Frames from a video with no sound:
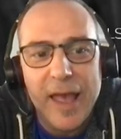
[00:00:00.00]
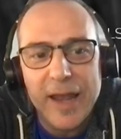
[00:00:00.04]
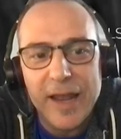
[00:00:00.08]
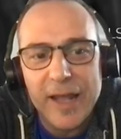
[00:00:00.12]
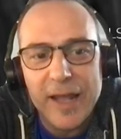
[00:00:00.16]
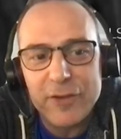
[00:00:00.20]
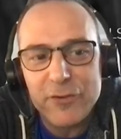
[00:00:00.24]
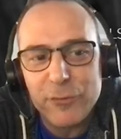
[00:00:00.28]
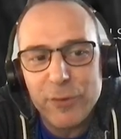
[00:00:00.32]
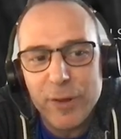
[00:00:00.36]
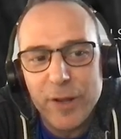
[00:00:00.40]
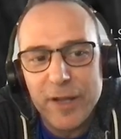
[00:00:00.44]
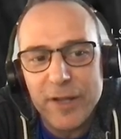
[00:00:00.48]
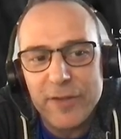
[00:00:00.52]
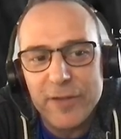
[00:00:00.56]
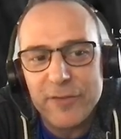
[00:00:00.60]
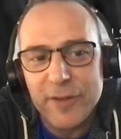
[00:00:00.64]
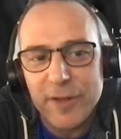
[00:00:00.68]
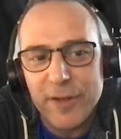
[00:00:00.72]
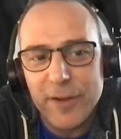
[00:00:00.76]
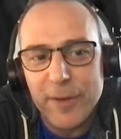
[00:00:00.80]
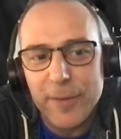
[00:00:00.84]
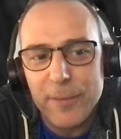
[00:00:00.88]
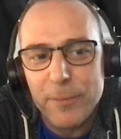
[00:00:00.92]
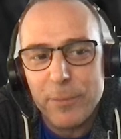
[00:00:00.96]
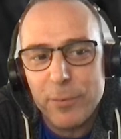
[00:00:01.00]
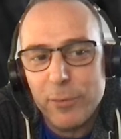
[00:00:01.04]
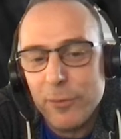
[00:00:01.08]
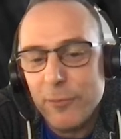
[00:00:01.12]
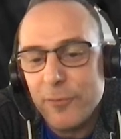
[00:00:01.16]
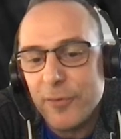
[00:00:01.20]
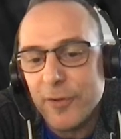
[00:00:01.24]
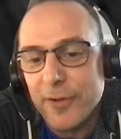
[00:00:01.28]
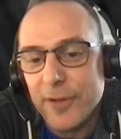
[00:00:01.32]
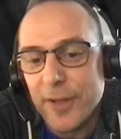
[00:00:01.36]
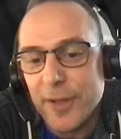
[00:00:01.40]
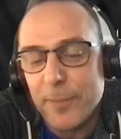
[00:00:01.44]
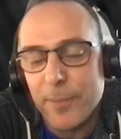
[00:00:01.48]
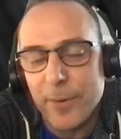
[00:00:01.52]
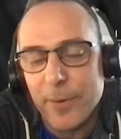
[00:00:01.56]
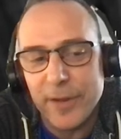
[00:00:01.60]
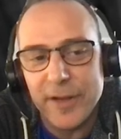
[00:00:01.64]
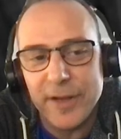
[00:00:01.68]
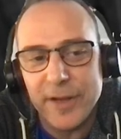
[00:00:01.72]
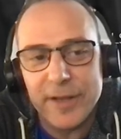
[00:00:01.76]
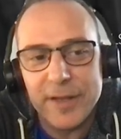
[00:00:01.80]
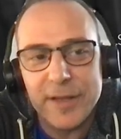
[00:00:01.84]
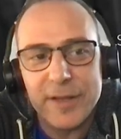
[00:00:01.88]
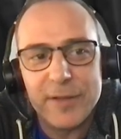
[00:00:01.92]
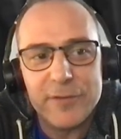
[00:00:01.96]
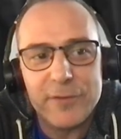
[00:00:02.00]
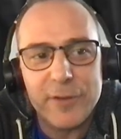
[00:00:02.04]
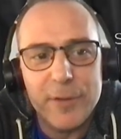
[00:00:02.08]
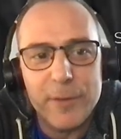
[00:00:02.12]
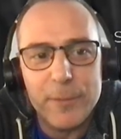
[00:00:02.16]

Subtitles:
And Actual is a proof in the pudding.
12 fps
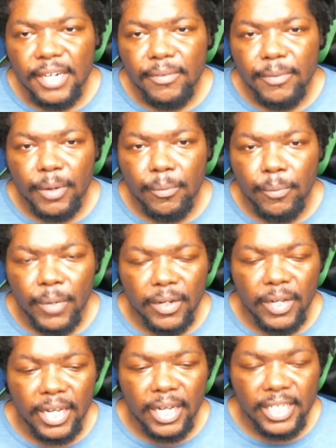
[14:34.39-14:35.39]
where one
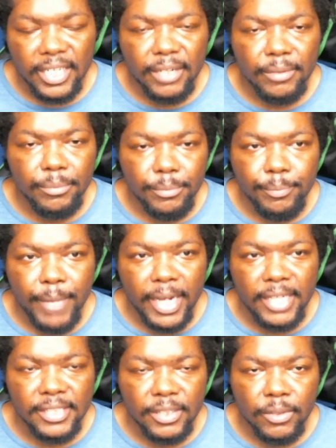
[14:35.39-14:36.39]
Claire
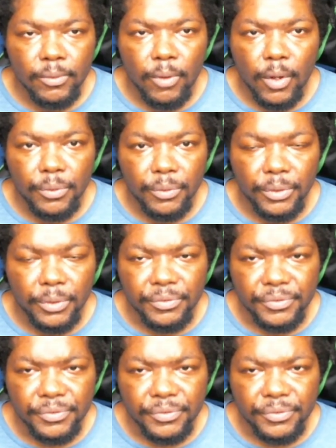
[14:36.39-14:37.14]
managed to crawl through.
==========
■ **EXERCISE DESCRIPTION**
Restate, line by line and word for word, everything from the top of the material through the line that contains "[00:00:00.76]". Leave pictures out.

■ **EXERCISE RESULT**
Frames from a video with no sound:
[00:00:00.00]
[00:00:00.04]
[00:00:00.08]
[00:00:00.12]
[00:00:00.16]
[00:00:00.20]
[00:00:00.24]
[00:00:00.28]
[00:00:00.32]
[00:00:00.36]
[00:00:00.40]
[00:00:00.44]
[00:00:00.48]
[00:00:00.52]
[00:00:00.56]
[00:00:00.60]
[00:00:00.64]
[00:00:00.68]
[00:00:00.72]
[00:00:00.76]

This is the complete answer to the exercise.